Category: Vikings Stadium
Posted: 12/05/12 19:43

by Dave Mindeman

About a year ago, I posed this problem when we were discussing the Vikings Stadium....

Back to gambling. Although electronic pull tabs seems to have the least objections, I'm not convinced that it can bring in enough revenue to fulfill state obligations.

Back in February, Dayton said this in an interview with MPR regarding the stadium bonding via pull tabs:

Wurzer: I have to ask you about the Vikings stadium. We have a report this morning from [MPR reporter] Tim Nelson that basically says counting on gambling revenues can be kind of risky and sometimes the revenues raised don't meet projections. What happens if, say, electronic pull tabs, which you support to raise the state's share of a new Vikings stadium, don't bring in enough money?

Dayton: Well, we're going to have to commit revenues from whatever sources that are greater than the actual amount to pay off the bonds. If there's, say, $300 [million] to $400 million of bonds issued, that would take about $40 million a year in proceeds to pay it off ... So the people who are going to buy the bonds are going to require that the revenue stream be more than $40 million, as much as $60 [million], maybe even as much as $70 million.

So we'll have to allow for a shortfall as part of the equation, and we're prepared to do that. It may require another source in addition to expanding electronic pull tabs, because as you say, no one knows for sure until it starts exactly what revenues it will bring in. But we'll have to cover it in order to proceed with the bond sale.

Wurzer: Any idea of where another pot of money could come from?

Dayton: There are various possibilities being talked about, but I don't have anything in mind right now.

That was then -- this is now--

Minnesota's new electronic pull tabs aren't generating as much revenue for the Minnesota Vikings stadium as originally projected, leading Minnesota Management & Budget to reduce its future projections as part of its latest budget forecast on Wednesday.

They tell us there is no need to panic....

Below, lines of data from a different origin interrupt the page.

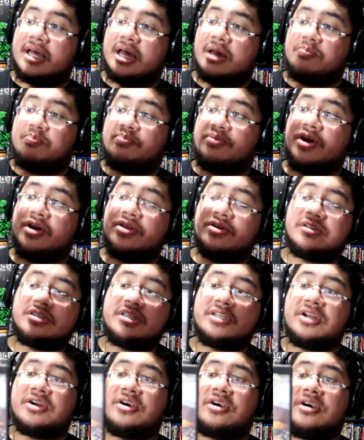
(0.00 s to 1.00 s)
Uh,
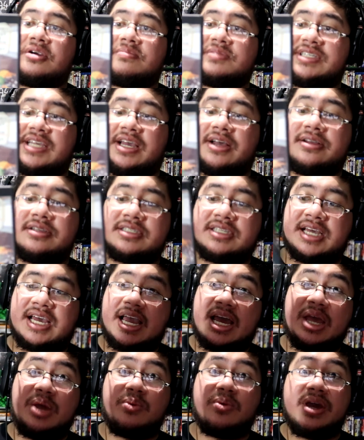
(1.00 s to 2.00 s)
Brothers in Arms Hell's
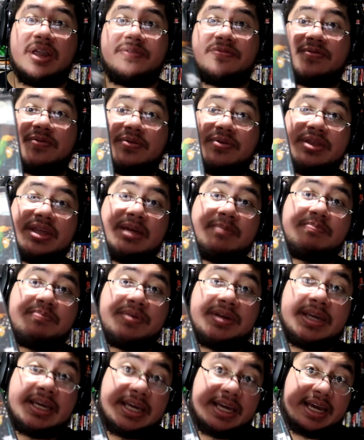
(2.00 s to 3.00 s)
Highway for the
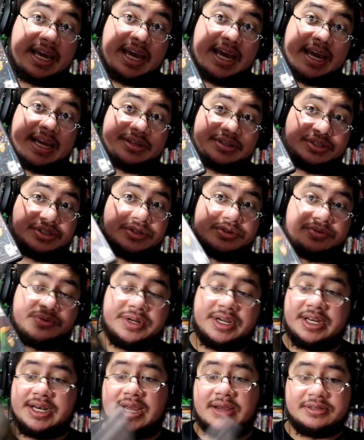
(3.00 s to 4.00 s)

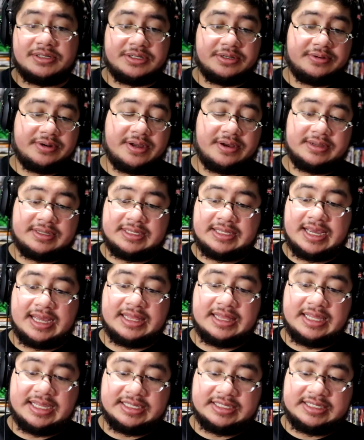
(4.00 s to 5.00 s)
PS3. Now, do note
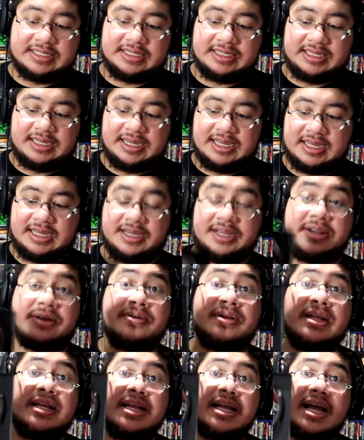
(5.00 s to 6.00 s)
that this, you
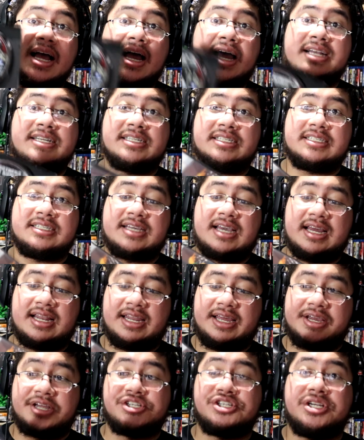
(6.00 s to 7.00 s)
know, I just got
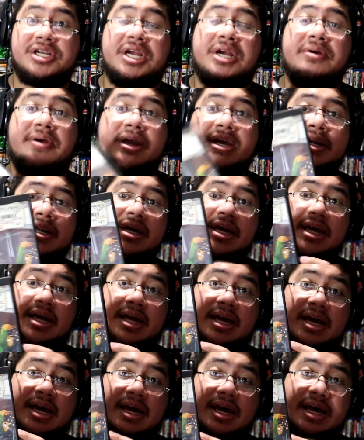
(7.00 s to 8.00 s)
like a generic
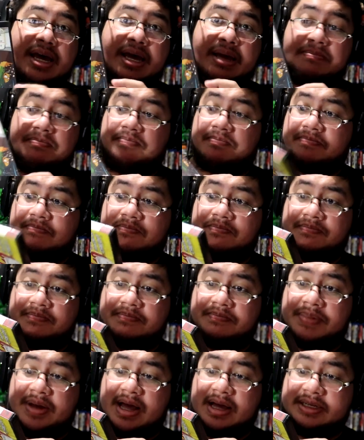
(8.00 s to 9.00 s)
uh,
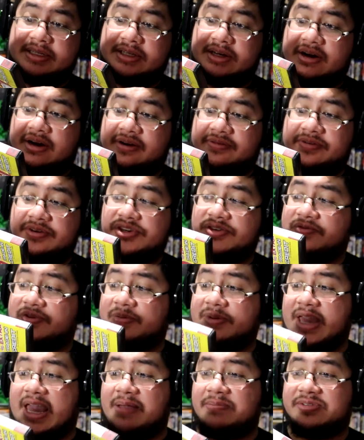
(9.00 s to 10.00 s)
box art version
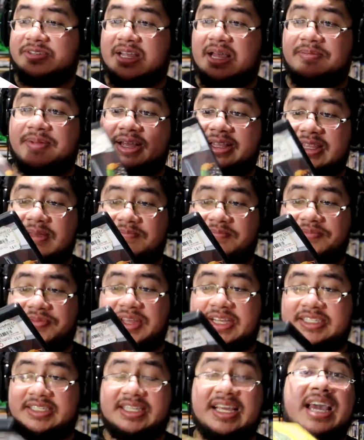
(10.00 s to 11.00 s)
from GameStop. Like the,
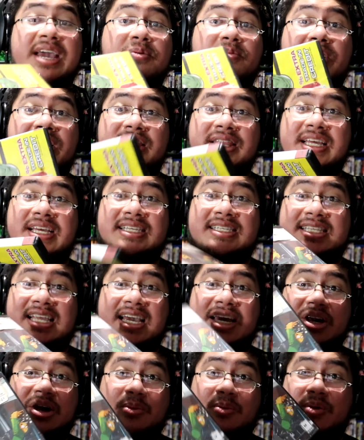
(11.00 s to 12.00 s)
this thing, went, this
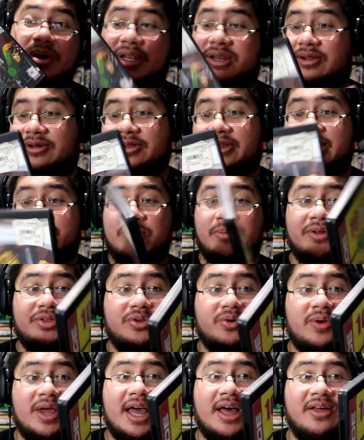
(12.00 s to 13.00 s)
thing go, went, looked like it went
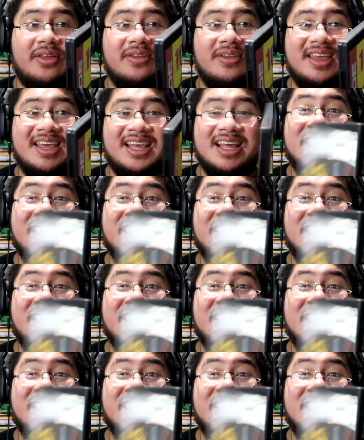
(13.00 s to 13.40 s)
through hell.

Minnesota Sports Facilities Authority Chair Michele Kelm-Helgen said there's no need to panic, noting that these are projections for reserve funds above and beyond the amount needed to cover the bonds for the state's $350 million share of the nearly $1 billion stadium.

Panic? Who's panicking? We'll just take everyone's word for it. I mean everything has gone according to plan so far, right?

Well, uh, no. But we won't panic.....yet.